### Work required:
Without pictures, repeat exactly the lines from the one containing "[0:00.00-0:01.00]" through the end of the entries.

### Source material:
┄┄┄┄┄┄┄┄┄┄┄┄┄┄┄┄┄┄┄┄
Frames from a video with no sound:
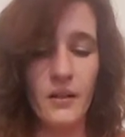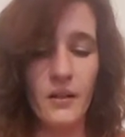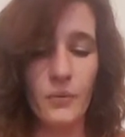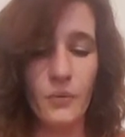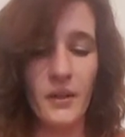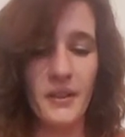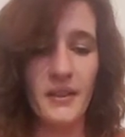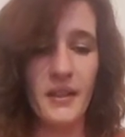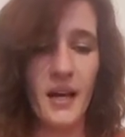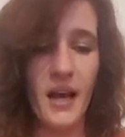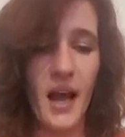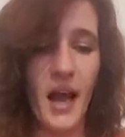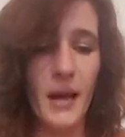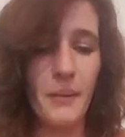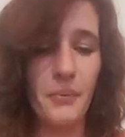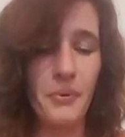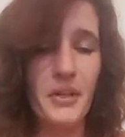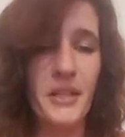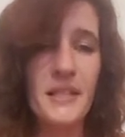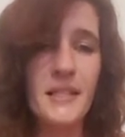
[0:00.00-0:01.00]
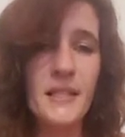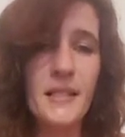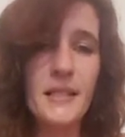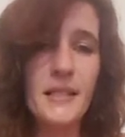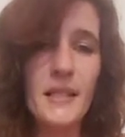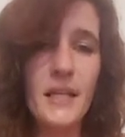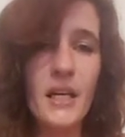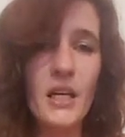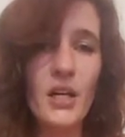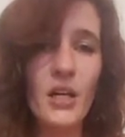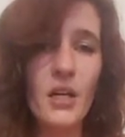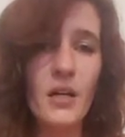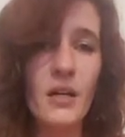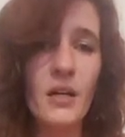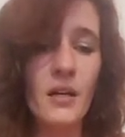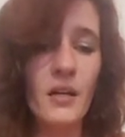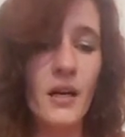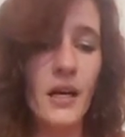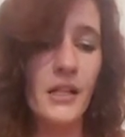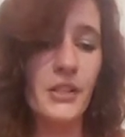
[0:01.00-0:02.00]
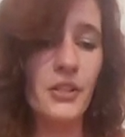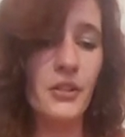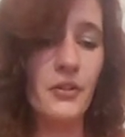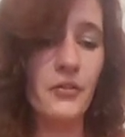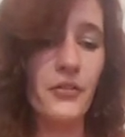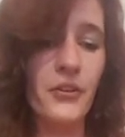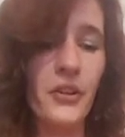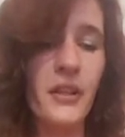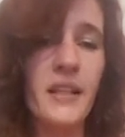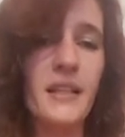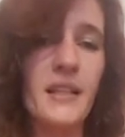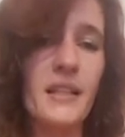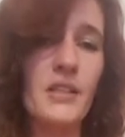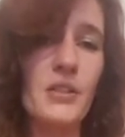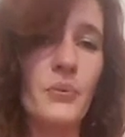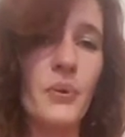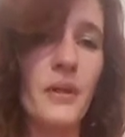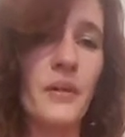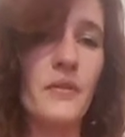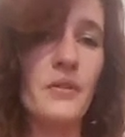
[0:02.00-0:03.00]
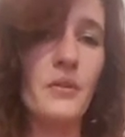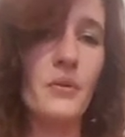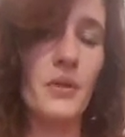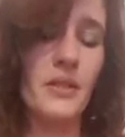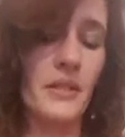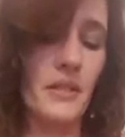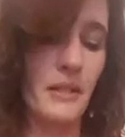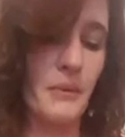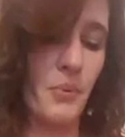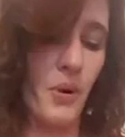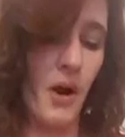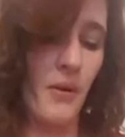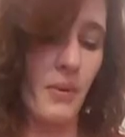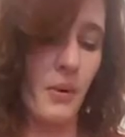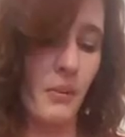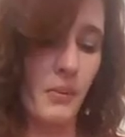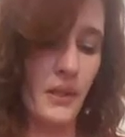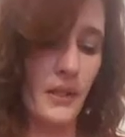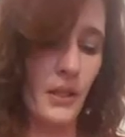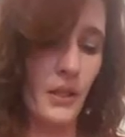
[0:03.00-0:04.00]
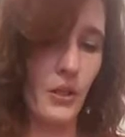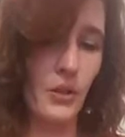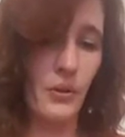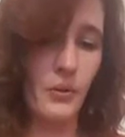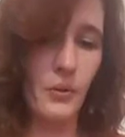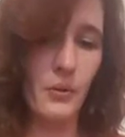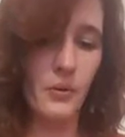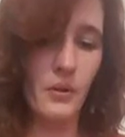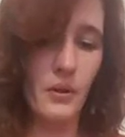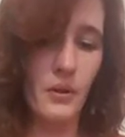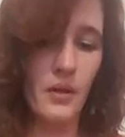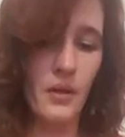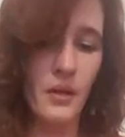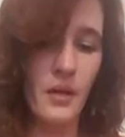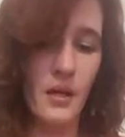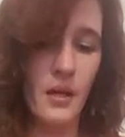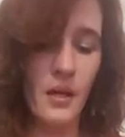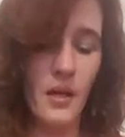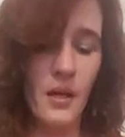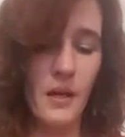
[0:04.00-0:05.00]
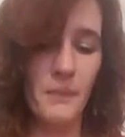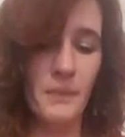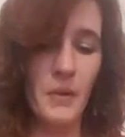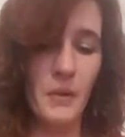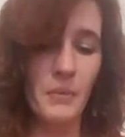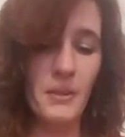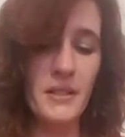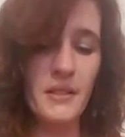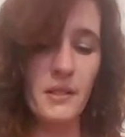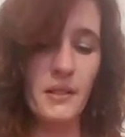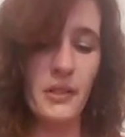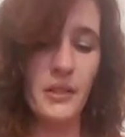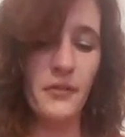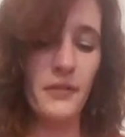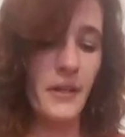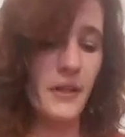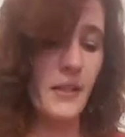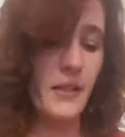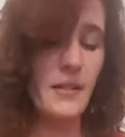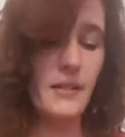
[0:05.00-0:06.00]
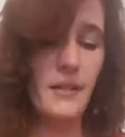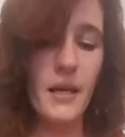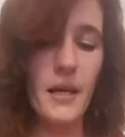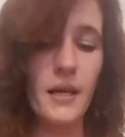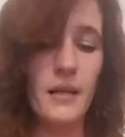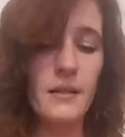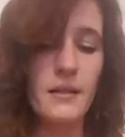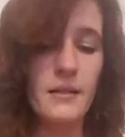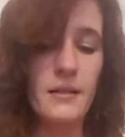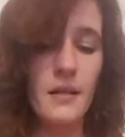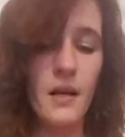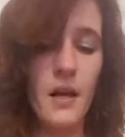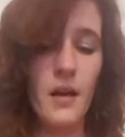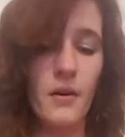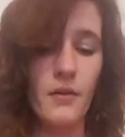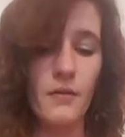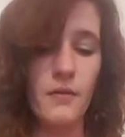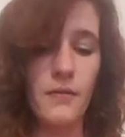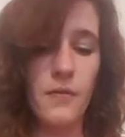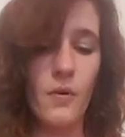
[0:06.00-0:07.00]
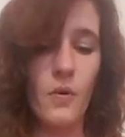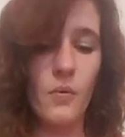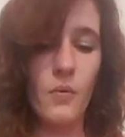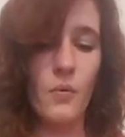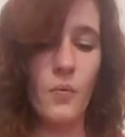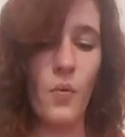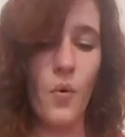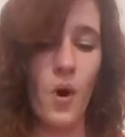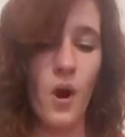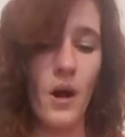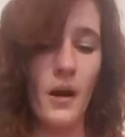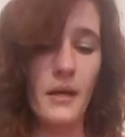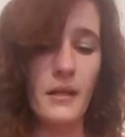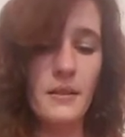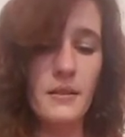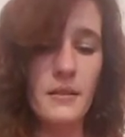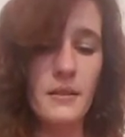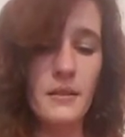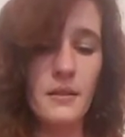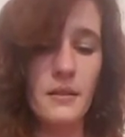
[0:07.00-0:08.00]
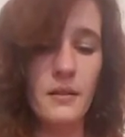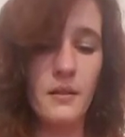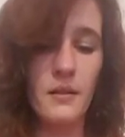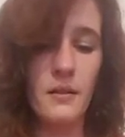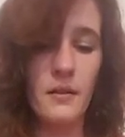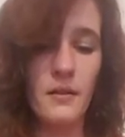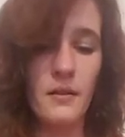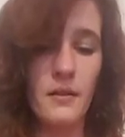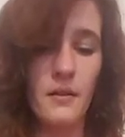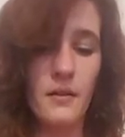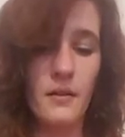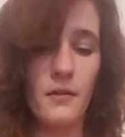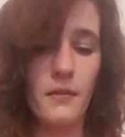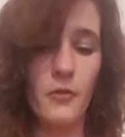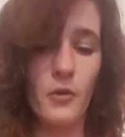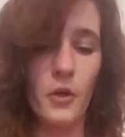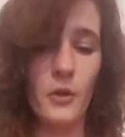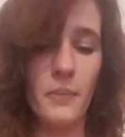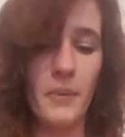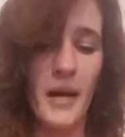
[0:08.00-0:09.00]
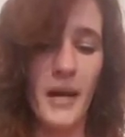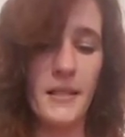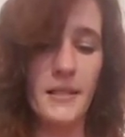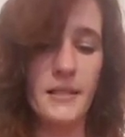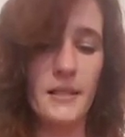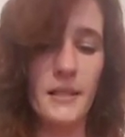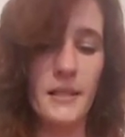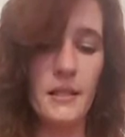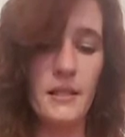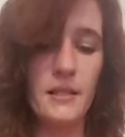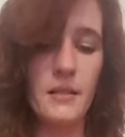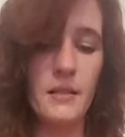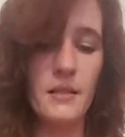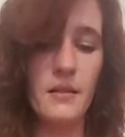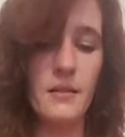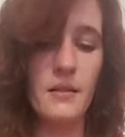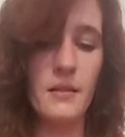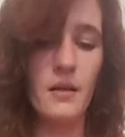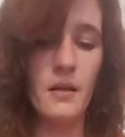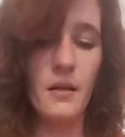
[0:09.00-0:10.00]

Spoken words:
High Priestess here, I do feel like this Queen of Swords is probably you. Please clarify this Ace of Wands for Pisces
┄┄┄┄┄┄┄┄┄┄┄┄┄┄┄┄┄┄┄┄
### Reply:
[0:00.00-0:01.00]
[0:01.00-0:02.00]
[0:02.00-0:03.00]
[0:03.00-0:04.00]
[0:04.00-0:05.00]
[0:05.00-0:06.00]
[0:06.00-0:07.00]
[0:07.00-0:08.00]
[0:08.00-0:09.00]
[0:09.00-0:10.00]

Spoken words:
High Priestess here, I do feel like this Queen of Swords is probably you. Please clarify this Ace of Wands for Pisces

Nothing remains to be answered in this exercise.